Post

BeautifulSoup vs Scrapy vs Selenium: A Python Scraper's Decision Tree

BeautifulSoup vs Scrapy vs Selenium: A Python Scraper's Decision Tree

Python’s three most popular scraping tools – BeautifulSoup, Scrapy, and Selenium – each fill a fundamentally different niche. BeautifulSoup is a parser. Scrapy is a framework. Selenium is a browser controller. Picking the wrong one does not just cost you time writing code; it costs you time rewriting code when you hit the tool’s ceiling. For an even broader comparison that includes Playwright and Puppeteer, see our Playwright vs Puppeteer vs Selenium vs Scrapy mega comparison. This post gives you a decision tree, code comparisons, and a feature matrix so you can pick the right tool before writing a single line.

BeautifulSoup: The Parser

BeautifulSoup (BS4) is not a scraper. It is an HTML and XML parser. It cannot fetch pages, execute JavaScript, or manage request sessions on its own. You pair it with an HTTP library like requests or httpx, hand it the raw HTML, and it builds a parse tree you can search.

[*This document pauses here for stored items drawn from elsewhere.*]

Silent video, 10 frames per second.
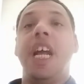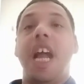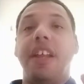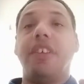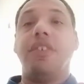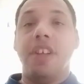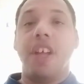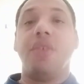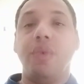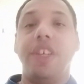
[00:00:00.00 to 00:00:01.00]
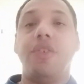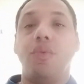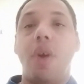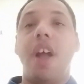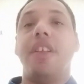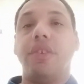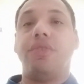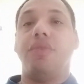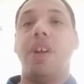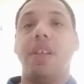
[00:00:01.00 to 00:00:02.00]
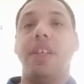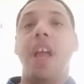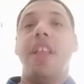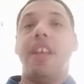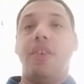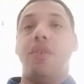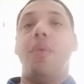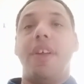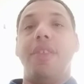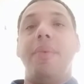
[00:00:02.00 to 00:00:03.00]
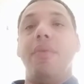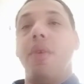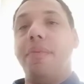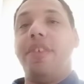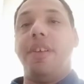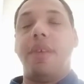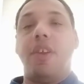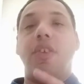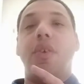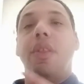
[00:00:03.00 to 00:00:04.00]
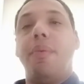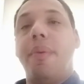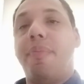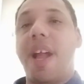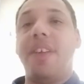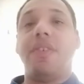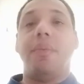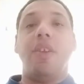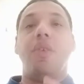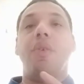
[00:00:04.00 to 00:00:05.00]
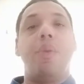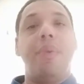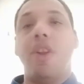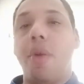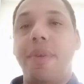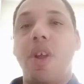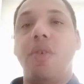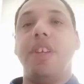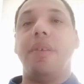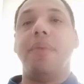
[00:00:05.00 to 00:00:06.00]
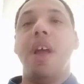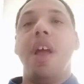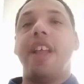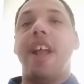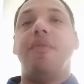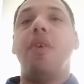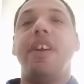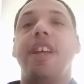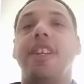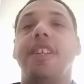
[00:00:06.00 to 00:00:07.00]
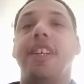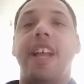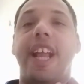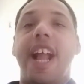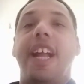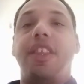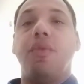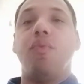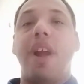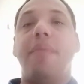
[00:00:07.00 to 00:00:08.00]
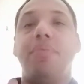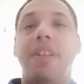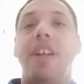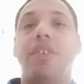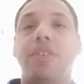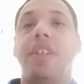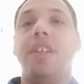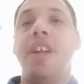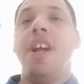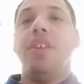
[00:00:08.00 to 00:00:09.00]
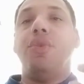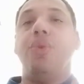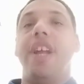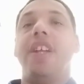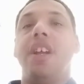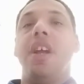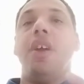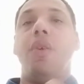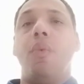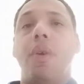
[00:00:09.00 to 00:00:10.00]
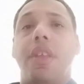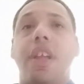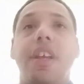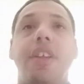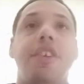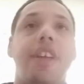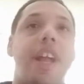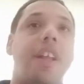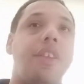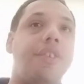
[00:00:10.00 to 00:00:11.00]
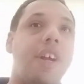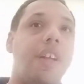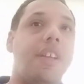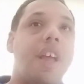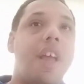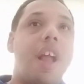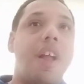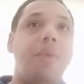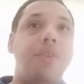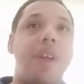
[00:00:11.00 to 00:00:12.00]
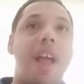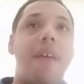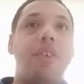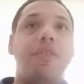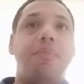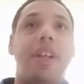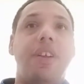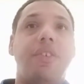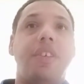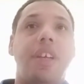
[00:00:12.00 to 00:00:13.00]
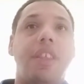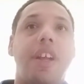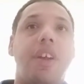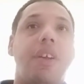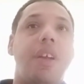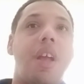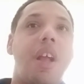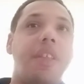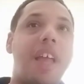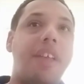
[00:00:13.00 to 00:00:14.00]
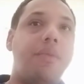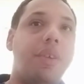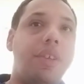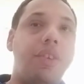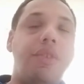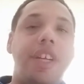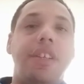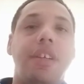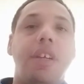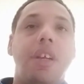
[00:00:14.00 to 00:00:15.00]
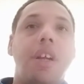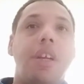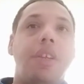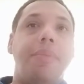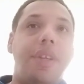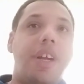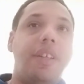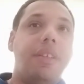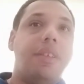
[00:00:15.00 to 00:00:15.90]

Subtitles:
and that's another reason why they're struggling. They don't know whether to be a run team, they don't know whether to be a pass team, they don't know whether to be an RPO team. They have no identity. They can't get the right players in to get what they need to get done. And when you have those players in there, that's what you need to be done,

This is its greatest strength and its greatest limitation. Because it does nothing beyond parsing, it is fast, lightweight, and simple. There are no event loops, no middleware stacks, no configuration files. You write a few lines of code and you have your data.

1
2
3
4
5
6
7
8
9
10
import requests
from bs4 import BeautifulSoup

response = requests.get("https://books.toscrape.com/")
soup = BeautifulSoup(response.text, "html.parser")

for article in soup.select("article.product_pod"):
    title = article.select_one("h3 a")["title"]
    price = article.select_one("p.price_color").get_text(strip=True)
    print(f"{title}: {price}")

That is the entire program. No imports from a framework, no class definitions, no settings files. For small jobs – pulling data from a handful of pages where the content is in the initial HTML – BS4 is the fastest path from idea to data.

What BS4 Does Well

  • Parsing HTML with CSS selectors (soup.select()) and the find API (soup.find(), soup.find_all())
  • Navigating the document tree (parent, children, siblings)
  • Handling malformed HTML gracefully
  • Working with multiple parser backends (html.parser, lxml, html5lib)

What BS4 Does Not Do

  • Fetch pages (you need requests, httpx, or aiohttp)
  • Execute JavaScript
  • Handle concurrency, retries, or rate limiting
  • Manage crawl state or URL queues
  • Export data to structured formats

You build all of that yourself if you need it. For ten pages, that is fine. For ten thousand, you are reinventing Scrapy.

Scrapy: The Framework

Scrapy is a complete web crawling framework. It handles HTTP requests, response parsing, link following, data pipelines, retries, rate limiting, middleware, and output serialization. You define spiders – classes that describe how to navigate a site and what data to extract – and Scrapy handles everything else.

1
2
3
4
5
6
7
8
9
10
11
12
13
14
15
16
17
import scrapy


class BooksSpider(scrapy.Spider):
    name = "books"
    start_urls = ["https://books.toscrape.com/"]

    def parse(self, response):
        for article in response.css("article.product_pod"):
            yield {
                "title": article.css("h3 a::attr(title)").get(),
                "price": article.css("p.price_color::text").get(),
            }

        next_page = response.css("li.next a::attr(href)").get()
        if next_page:
            yield response.follow(next_page, callback=self.parse)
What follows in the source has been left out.